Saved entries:
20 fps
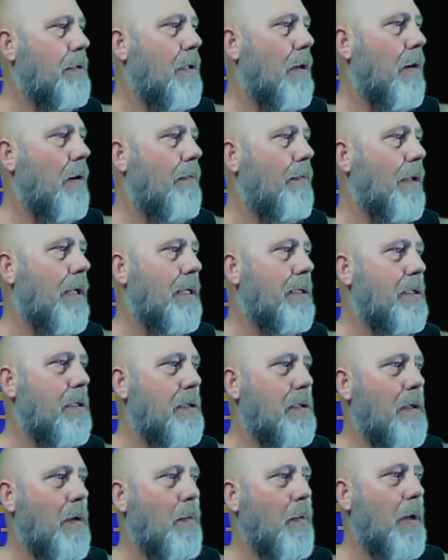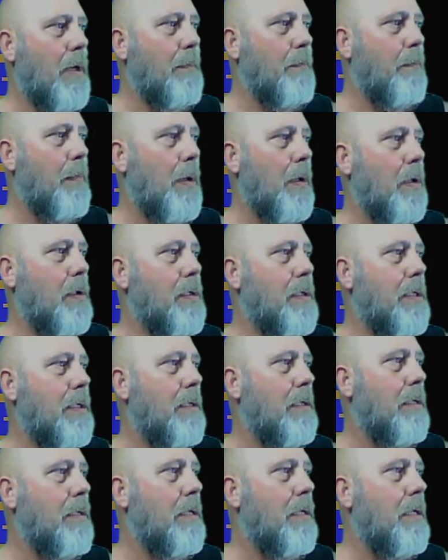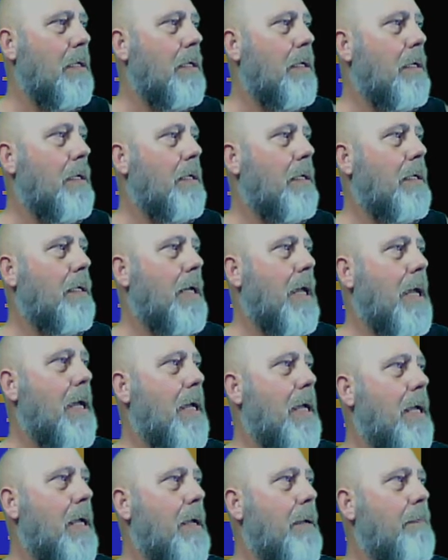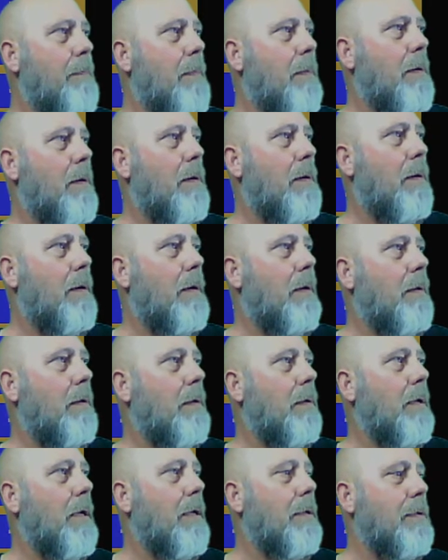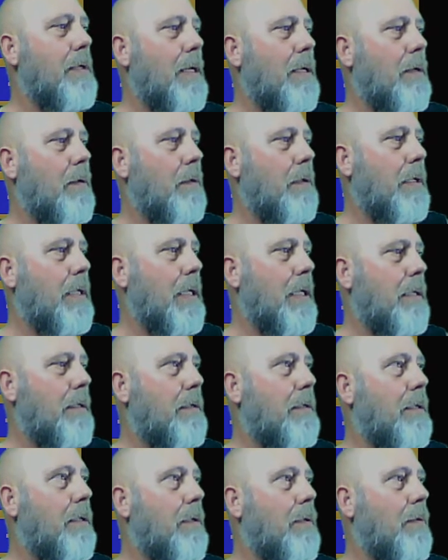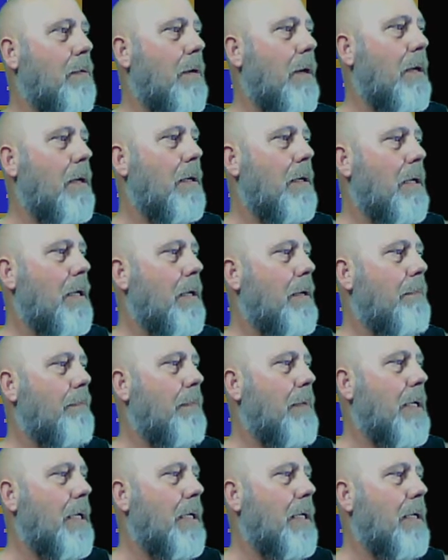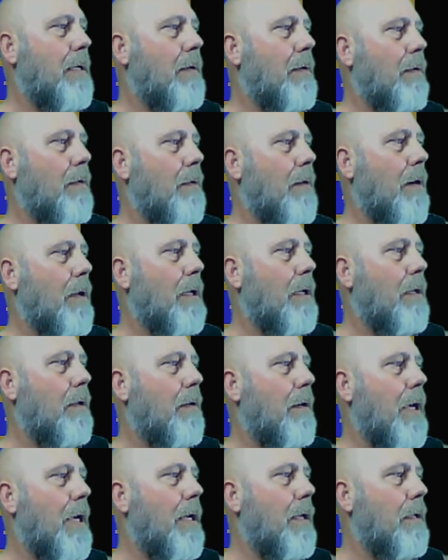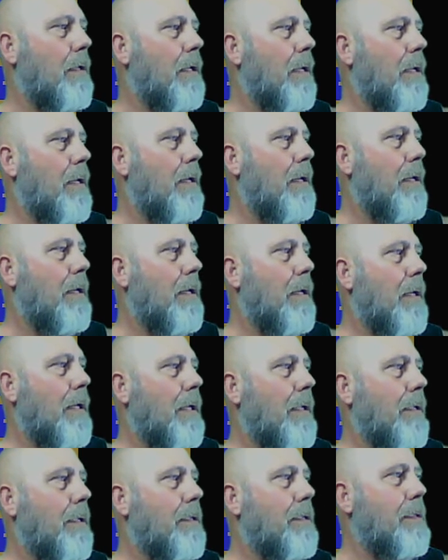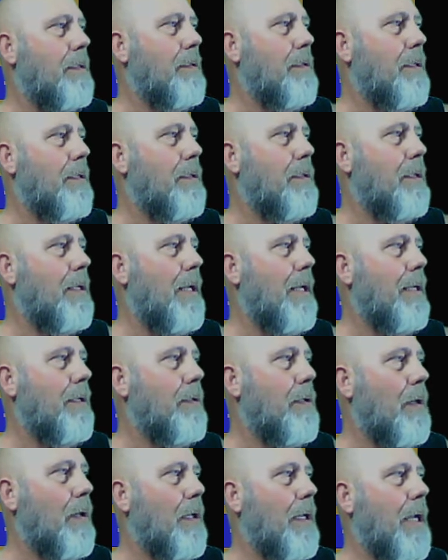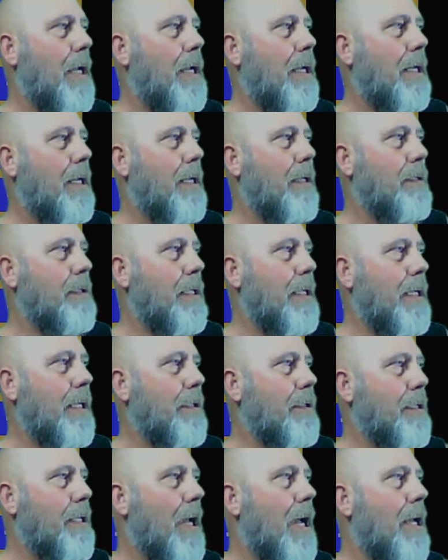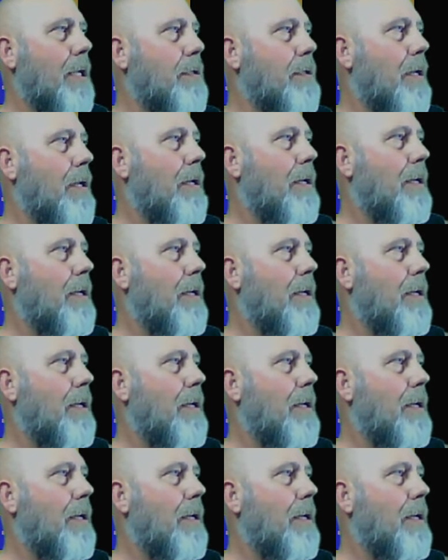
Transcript: So hopefully that's just a one-person game, because I don't need to be running around. And this is just as archaic as it gets, guys.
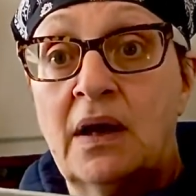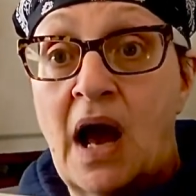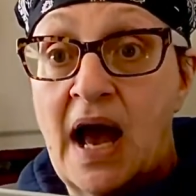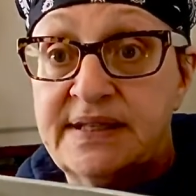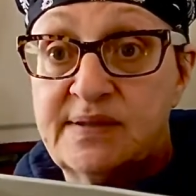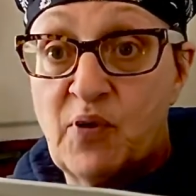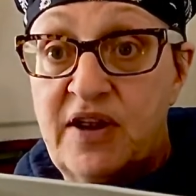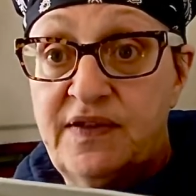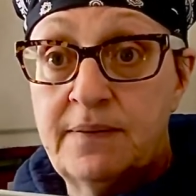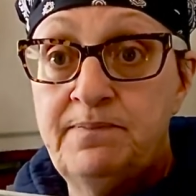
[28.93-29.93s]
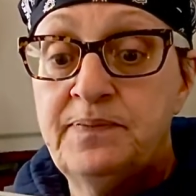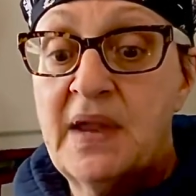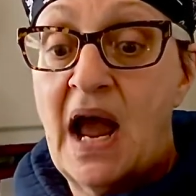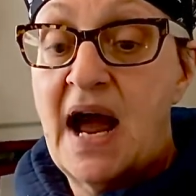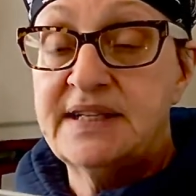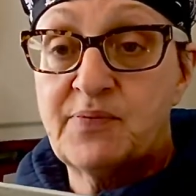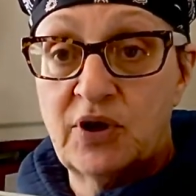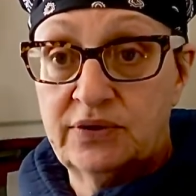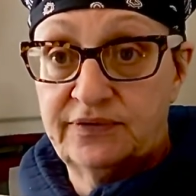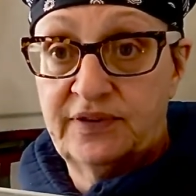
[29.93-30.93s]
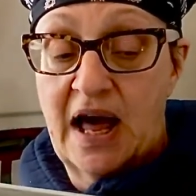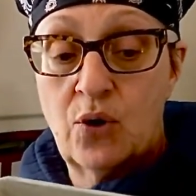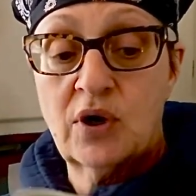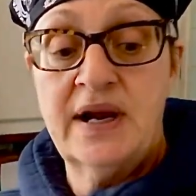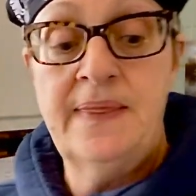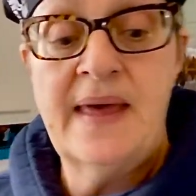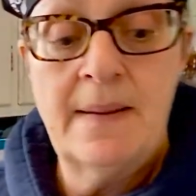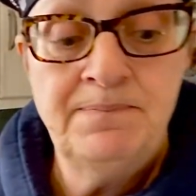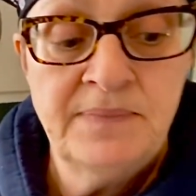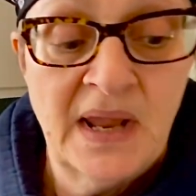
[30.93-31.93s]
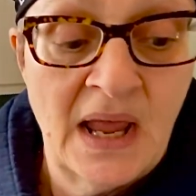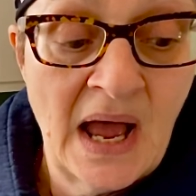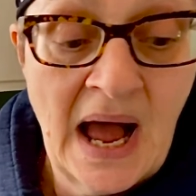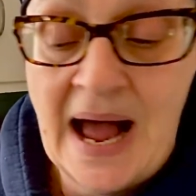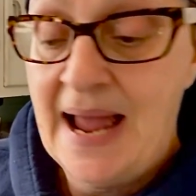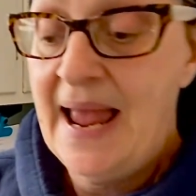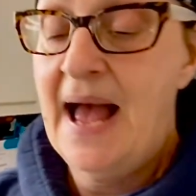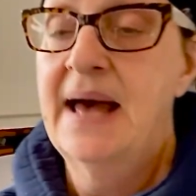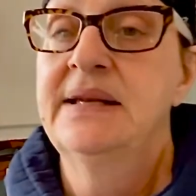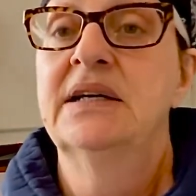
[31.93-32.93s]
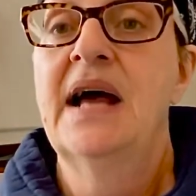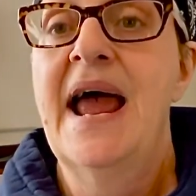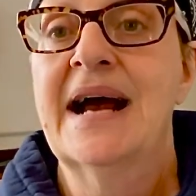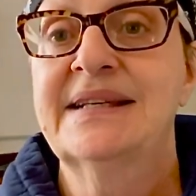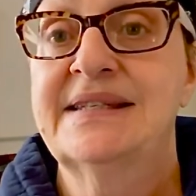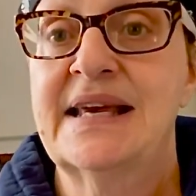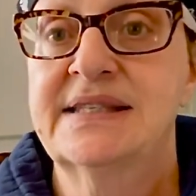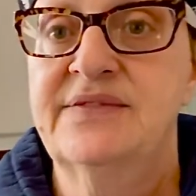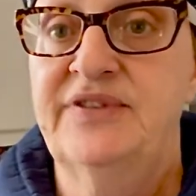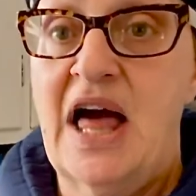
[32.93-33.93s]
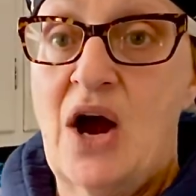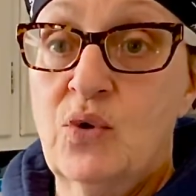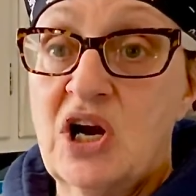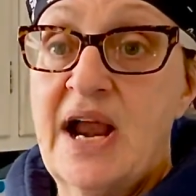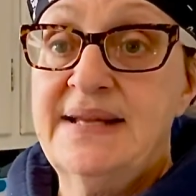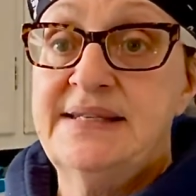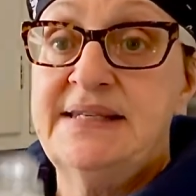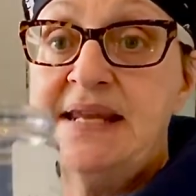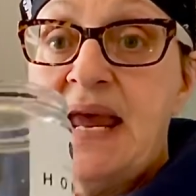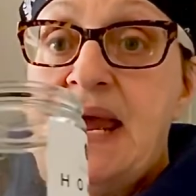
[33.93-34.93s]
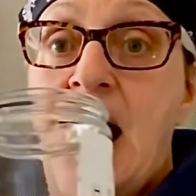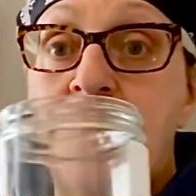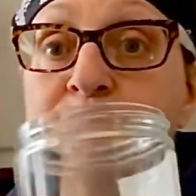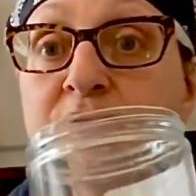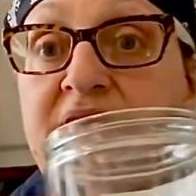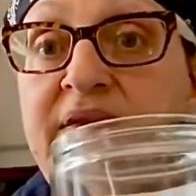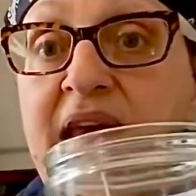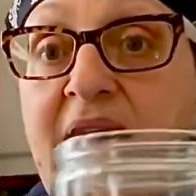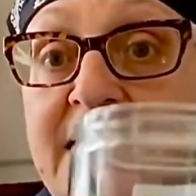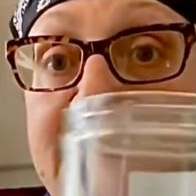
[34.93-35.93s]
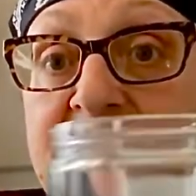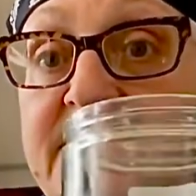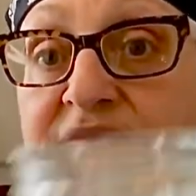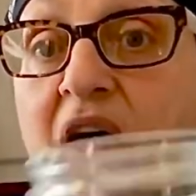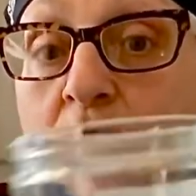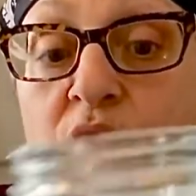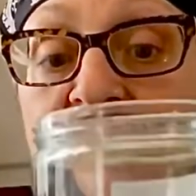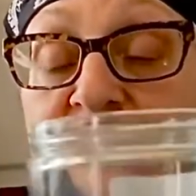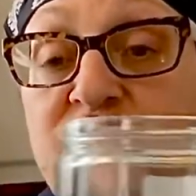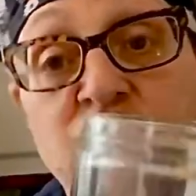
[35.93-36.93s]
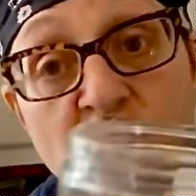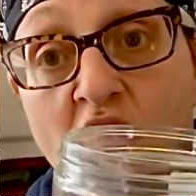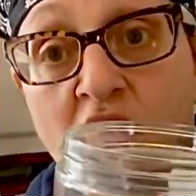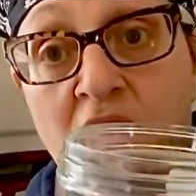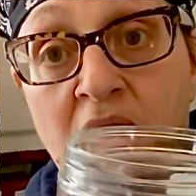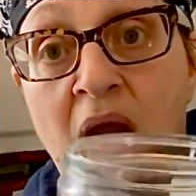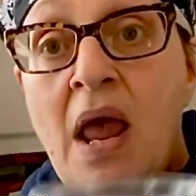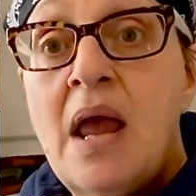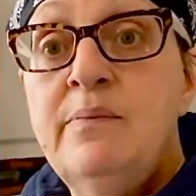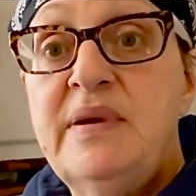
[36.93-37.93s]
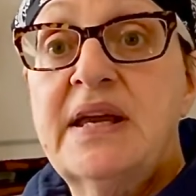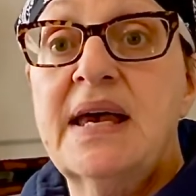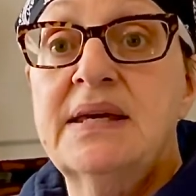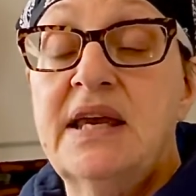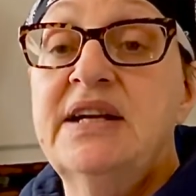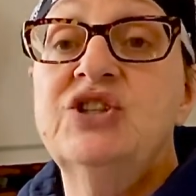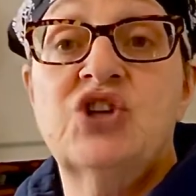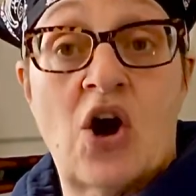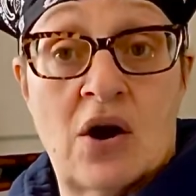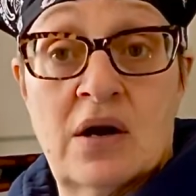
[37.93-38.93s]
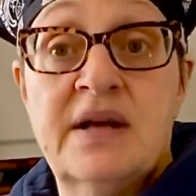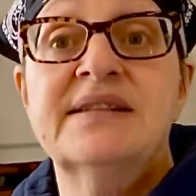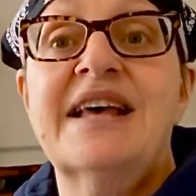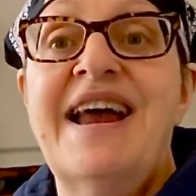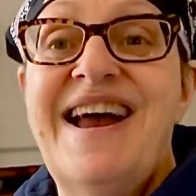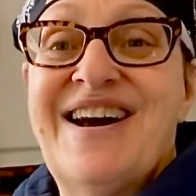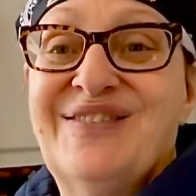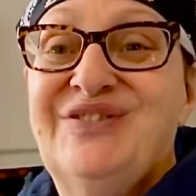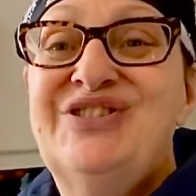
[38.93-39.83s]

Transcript: I sprayed them, I sprinkled flour in them. I had excess flour, and today I'm putting the excess flour in a jar because I have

▶ [AIM OF THE TASK] Since the pictures are not wanted, write out the rest of the data exactly as it reads.

▶ [EXERCISE RESULT]
20 fps
Transcript: So hopefully that's just a one-person game, because I don't need to be running around. And this is just as archaic as it gets, guys.
[28.93-29.93s]
[29.93-30.93s]
[30.93-31.93s]
[31.93-32.93s]
[32.93-33.93s]
[33.93-34.93s]
[34.93-35.93s]
[35.93-36.93s]
[36.93-37.93s]
[37.93-38.93s]
[38.93-39.83s]

Transcript: I sprayed them, I sprinkled flour in them. I had excess flour, and today I'm putting the excess flour in a jar because I have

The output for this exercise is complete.